Sunday, August 29, 2010

New York civic leader earns highest Air Force public service award

by Staff Sgt. Vanessa Young
Defense Media Activity-San Antonio

8/27/2010 - NEW YORK (AFNS) -- The secretary of the Air Force awarded a public relations pioneer with the highest public service award given to a civilian here Aug. 24.

Secretary of the Air Force Michael Donley presented Chester Burger the Distinguished Public Service Award for his 15 years of volunteer service as an Air Force advocate under the Public Affairs Advisory Group in New York City.

"You have strengthened local and national support for vital Air Force programs, strategies and missions," Secretary Donley said to Mr. Burger while presenting him the award. "Bringing together New York City's brightest public relations' minds provided unparalleled advice and counsel to former Air Force secretaries. Thank you for your dedication and all that you have done for the Air Force."

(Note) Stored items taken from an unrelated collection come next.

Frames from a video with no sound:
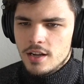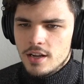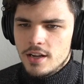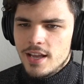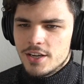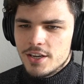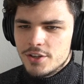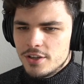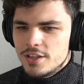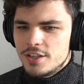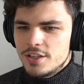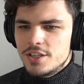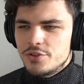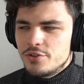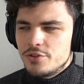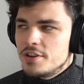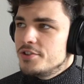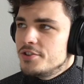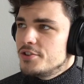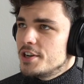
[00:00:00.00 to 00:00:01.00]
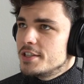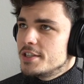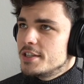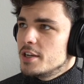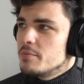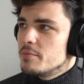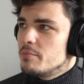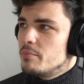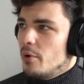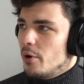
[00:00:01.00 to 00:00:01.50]
Yeah, actually, this is a really
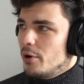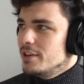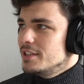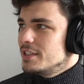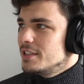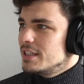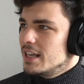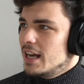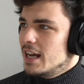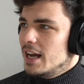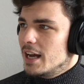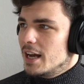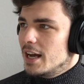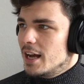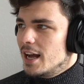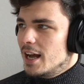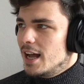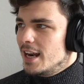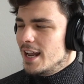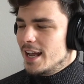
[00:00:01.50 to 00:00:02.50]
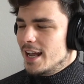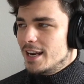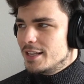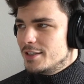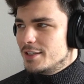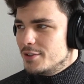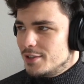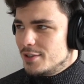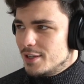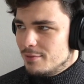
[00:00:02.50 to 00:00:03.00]
interesting point. And
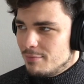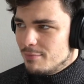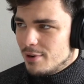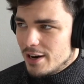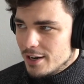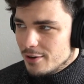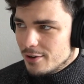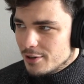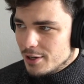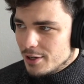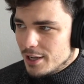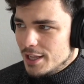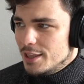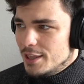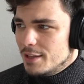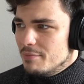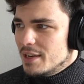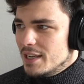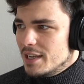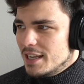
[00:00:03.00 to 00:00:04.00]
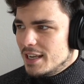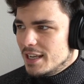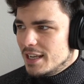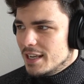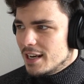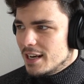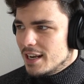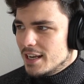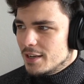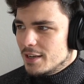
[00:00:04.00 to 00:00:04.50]
as you said, Marek, in the
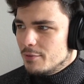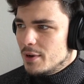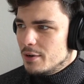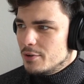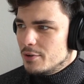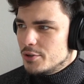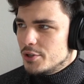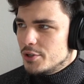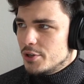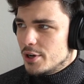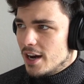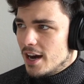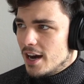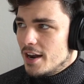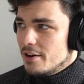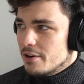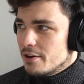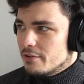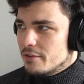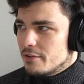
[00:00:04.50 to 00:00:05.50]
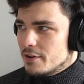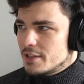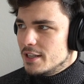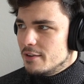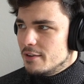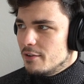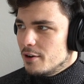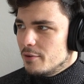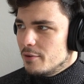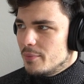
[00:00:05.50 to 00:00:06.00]
beginning, like when you should hire your first
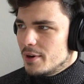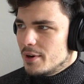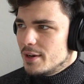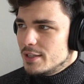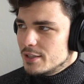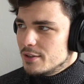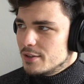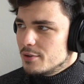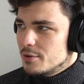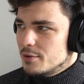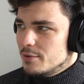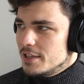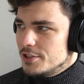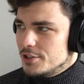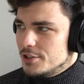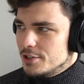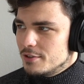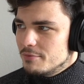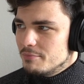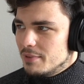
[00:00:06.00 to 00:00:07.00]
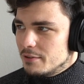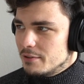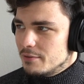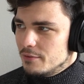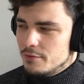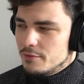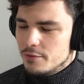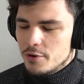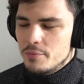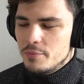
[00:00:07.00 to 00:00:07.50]
developer, it's a good question. But
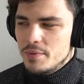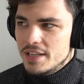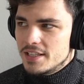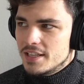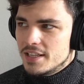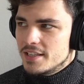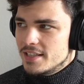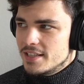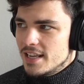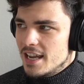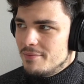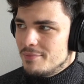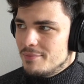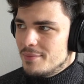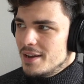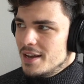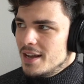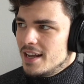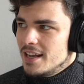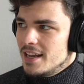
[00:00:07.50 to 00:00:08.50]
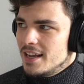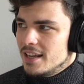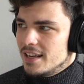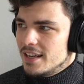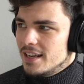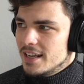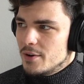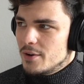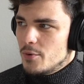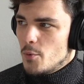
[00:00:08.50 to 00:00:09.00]
for me, it's the same.
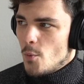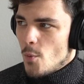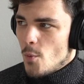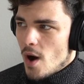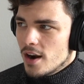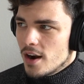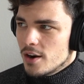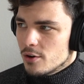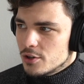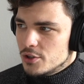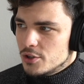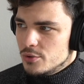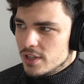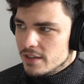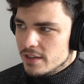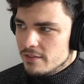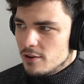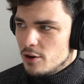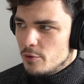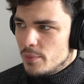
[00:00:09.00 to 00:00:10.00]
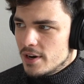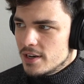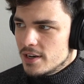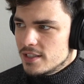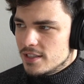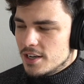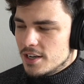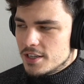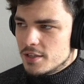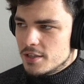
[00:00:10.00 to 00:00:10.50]
Like one or two
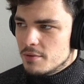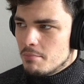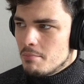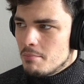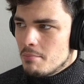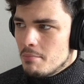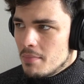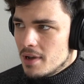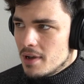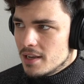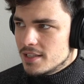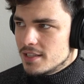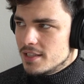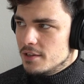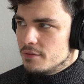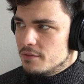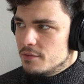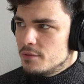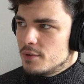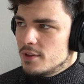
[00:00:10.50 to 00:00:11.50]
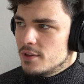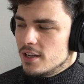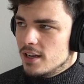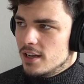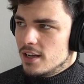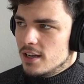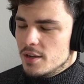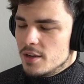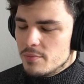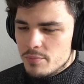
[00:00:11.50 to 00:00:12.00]
developers, there is a massive
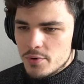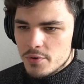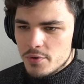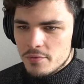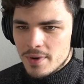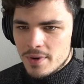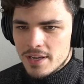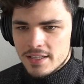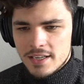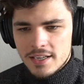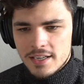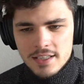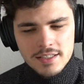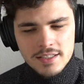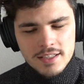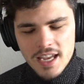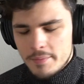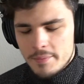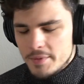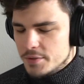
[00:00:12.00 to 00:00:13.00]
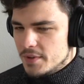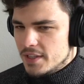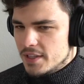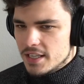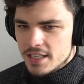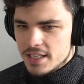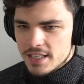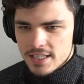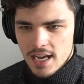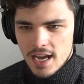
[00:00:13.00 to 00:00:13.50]
improvement, and the same is with
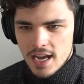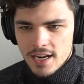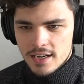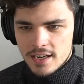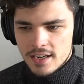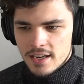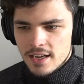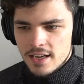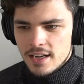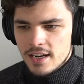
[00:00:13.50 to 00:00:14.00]
the design.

Mr. Burger is a World War II veteran, the nation's first TV news reporter, the president of the nation's first communications management consulting firm, and he worked for more than 50 years as a public relations professional, educator and consultant. For the past 15 years, his goal has been to get public relations professionals from New York City to help tell the Air Force story and help Air Force leaders shape their communication strategies.

"The prevailing attitude 15 years ago was that New York was just marginal to the Pentagon and the Beltway. What we tried to do most of all was to convince Air Force leaders that New York City was the media capital of the country," Mr. Burger said. "It was terribly important not just to have Air Force ceremonies and parades, but also to cultivate relationships with the key people in New York so they would understand the responsibilities the Air Force and what it was doing for the national defense.

"I think it's hard for people in the service to realize how isolated the military is from the civilian community," he said. "For instance, there is no military base in New York City, the result is if you are a civilian in New York, you don't know anyone from the military. There's no base nearby, and there's no sense of who (military members) are, what they are doing, what their burdens are, or the sacrifices they are making."

This week, during first Air Force Week New York City, Airmen are engaging members of the local community through volunteer events, concerts and exhibits to educate them on Air Force life and showcase the Air Force's capabilities.

During this week, New York citizens will learn about the "training and the responsibility" that Mr. Burger said he admires so much.

"I had an incident a couple of years ago, when a general said to me, 'You see that plane over there, that's mine,' It cost I don't know how many millions of dollars," Mr. Burger said. "Then (the general) said, '...you see that kid over there, 25-years old, he takes care of it for me. I don't worry about it. I know it's going to be done right, 100 percent right. I never worry.' You wouldn't find that in civilian life. You wouldn't find first of all a 25-year-old with that kind of life and death responsibility, and you wouldn't find somebody knowing that it's going to be done right 100 percent of the time. That's the wonderful thing about the Air Force."

"There is nobody that I met in my long life, and I'm about to be 90, that has the sense of responsibility, public service, and real integrity and meaning than the folks I've worked with in the Air Force and what a rich experience that has been," he added.